→ **Instructions for the task**: When the line with "Frames from a" turns up below, begin repeating exactly, and carry on through the line with "Transcript: The price"; no pictures go into the copy.

→ **Information supplied**:
::::::

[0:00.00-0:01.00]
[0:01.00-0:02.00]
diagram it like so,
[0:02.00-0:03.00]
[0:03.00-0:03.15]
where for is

::::::

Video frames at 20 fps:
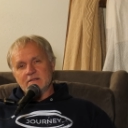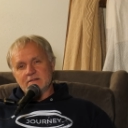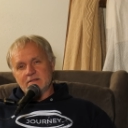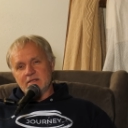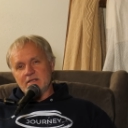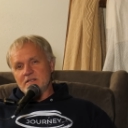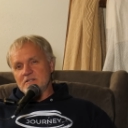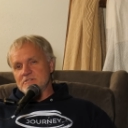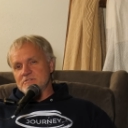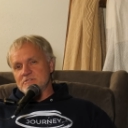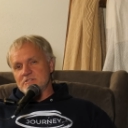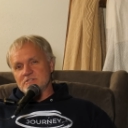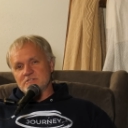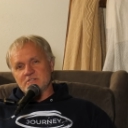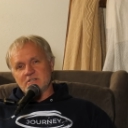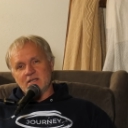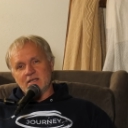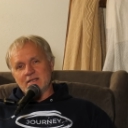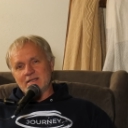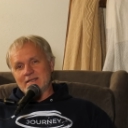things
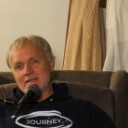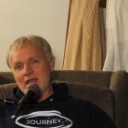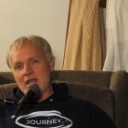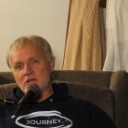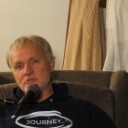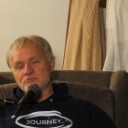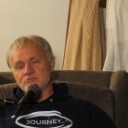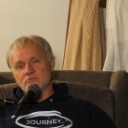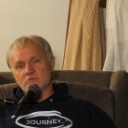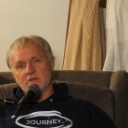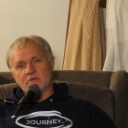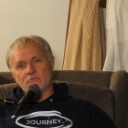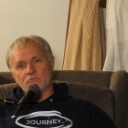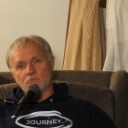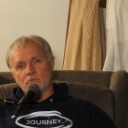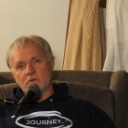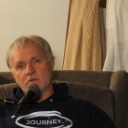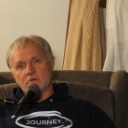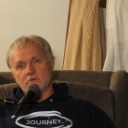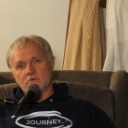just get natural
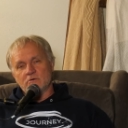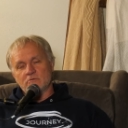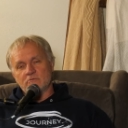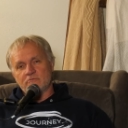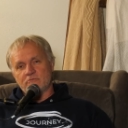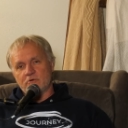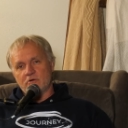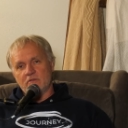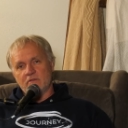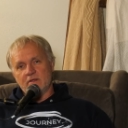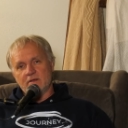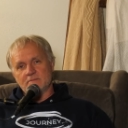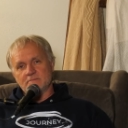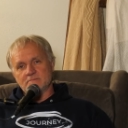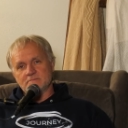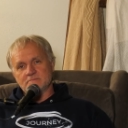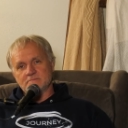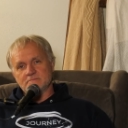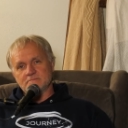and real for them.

::::::

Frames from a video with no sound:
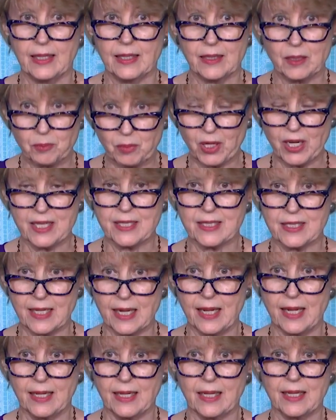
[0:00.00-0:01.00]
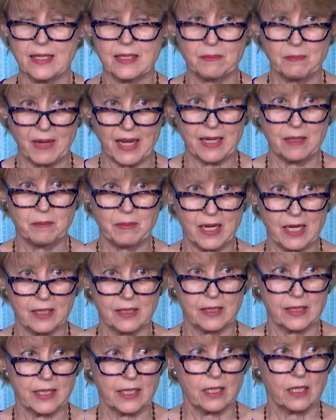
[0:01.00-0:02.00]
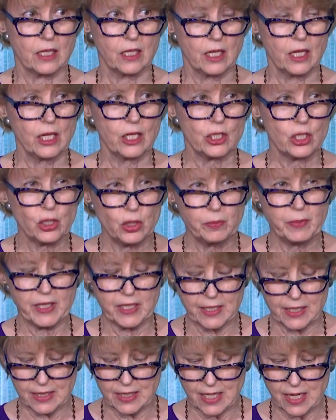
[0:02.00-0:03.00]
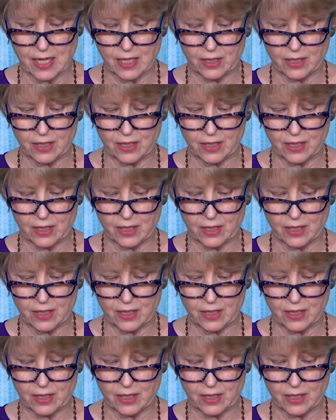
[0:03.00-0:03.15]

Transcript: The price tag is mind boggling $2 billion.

::::::

→ **Task result**:
Frames from a video with no sound:
[0:00.00-0:01.00]
[0:01.00-0:02.00]
[0:02.00-0:03.00]
[0:03.00-0:03.15]

Transcript: The price tag is mind boggling $2 billion.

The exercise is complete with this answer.